CIC invests $1.5bn in secondary market with Lexington, Pantheon and Goldman

The Chinese sovereign wealth fund is reportedly investing $500m each in custom accounts with secondaries players Lexington Partners, Goldman Sachs and Pantheon Ventures.

The $200 billion China Investment Corporation (CIC) has agreed to invest $500 million each with secondaries specialists Lexington Partners, Goldman Sachs and Pantheon Ventures via special accounts, according to the Financial Times.

CIC, Lexington Partners and Pantheon Ventures did not respond to requests for comment at press time.
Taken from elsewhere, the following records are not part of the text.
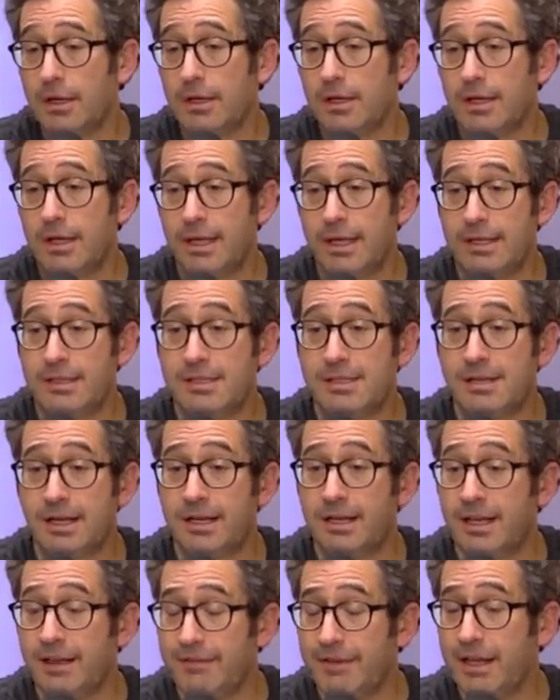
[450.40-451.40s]
in
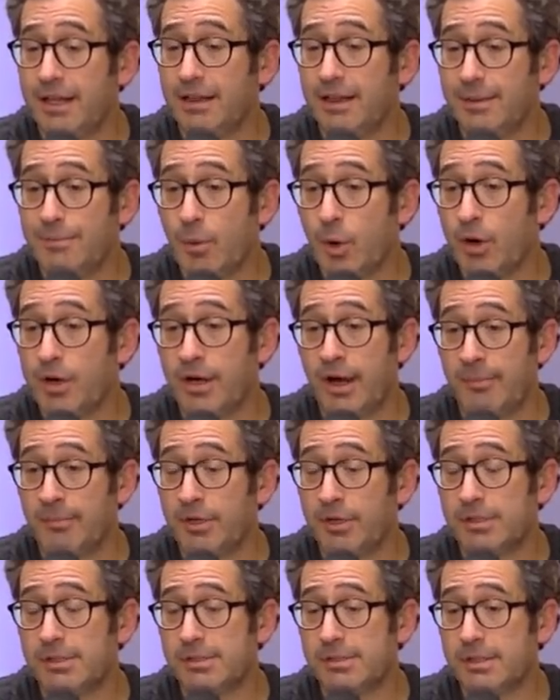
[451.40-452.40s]
significantly more
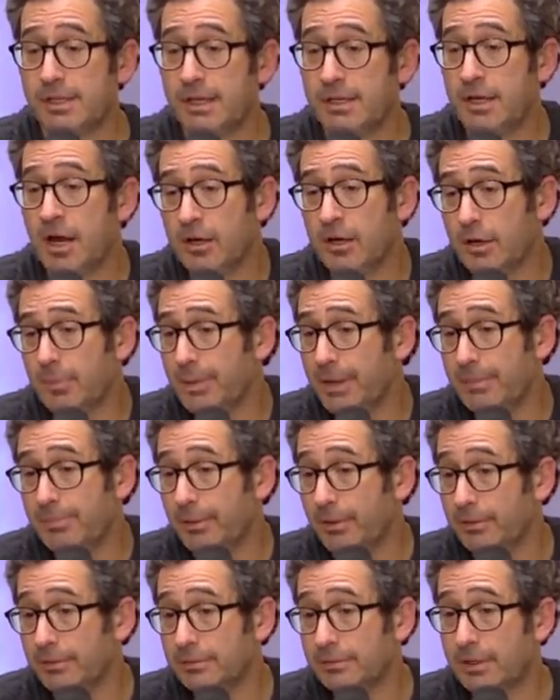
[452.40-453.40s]
numbers than younger
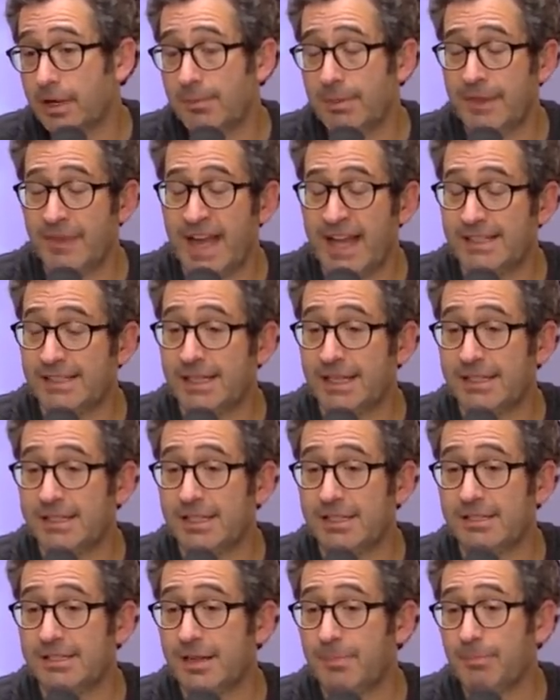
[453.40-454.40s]
people. I mean, that's it's yes.
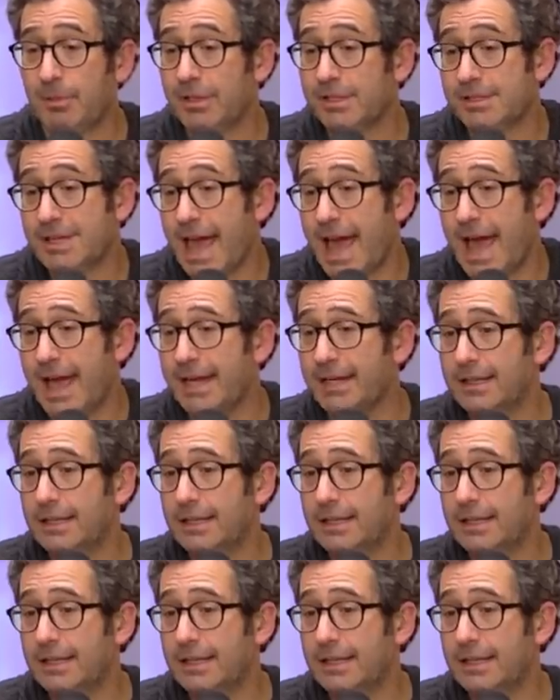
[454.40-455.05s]
as simple as that.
Goldman Sachs declined to comment.
The total $1.5 billion invested with the three managers marks the largest capital injection into the private equity secondary market, the UK newspaper said.
CIC’s special accounts are to be managed separately from the main funds of the three firms, sources told the daily. For CIC, the decision also concludes a year spent meeting and mulling over approximately 30 secondary managers, the report stated.

The secondaries markets saw a sharp recovery in the second half of 2009 as bids increased and traditional secondaries players including Coller and Lexington returned, according to research from Cogent Partners. The average bid price in the latter half of 2009 stood at about 72 percent of net asset value, up from 39.6 percent in the first half of last year, according to Cogent.Some large secondaries players were unable to strike a deal with CIC as creating a special account for one investor may conflict with the interests of other investors.
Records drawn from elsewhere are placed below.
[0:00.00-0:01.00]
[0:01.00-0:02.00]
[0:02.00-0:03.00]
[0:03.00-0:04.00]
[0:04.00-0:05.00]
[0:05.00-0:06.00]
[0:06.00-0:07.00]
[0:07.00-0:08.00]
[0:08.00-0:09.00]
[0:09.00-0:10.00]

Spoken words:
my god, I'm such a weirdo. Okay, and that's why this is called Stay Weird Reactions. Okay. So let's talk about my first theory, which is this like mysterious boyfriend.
“Splitting portfolios creates transfer pricing issues and there will be winners and losers,” Jeremy Coller, founder of secondaries giant Coller Capital told the newspaper, adding “we are not clever enough to manage the conflicts”.

Pantheon Ventures sees its Asian secondaries activity doubling to 10 percent over time, Elly Livingstone, a Pantheon partners and global head of the firm’s secondaries team, told sister publication Private Equity International in December 2009.

Historically, Asia has accounted for between 4 percent and 5 percent of Pantheon’s secondaries activity.  The firm has garnered $940 million in commitments for its fourth global secondaries fund, which has a target of $3.75 billion, according to a filing with the US Securities and Exchange Commission in December 2009.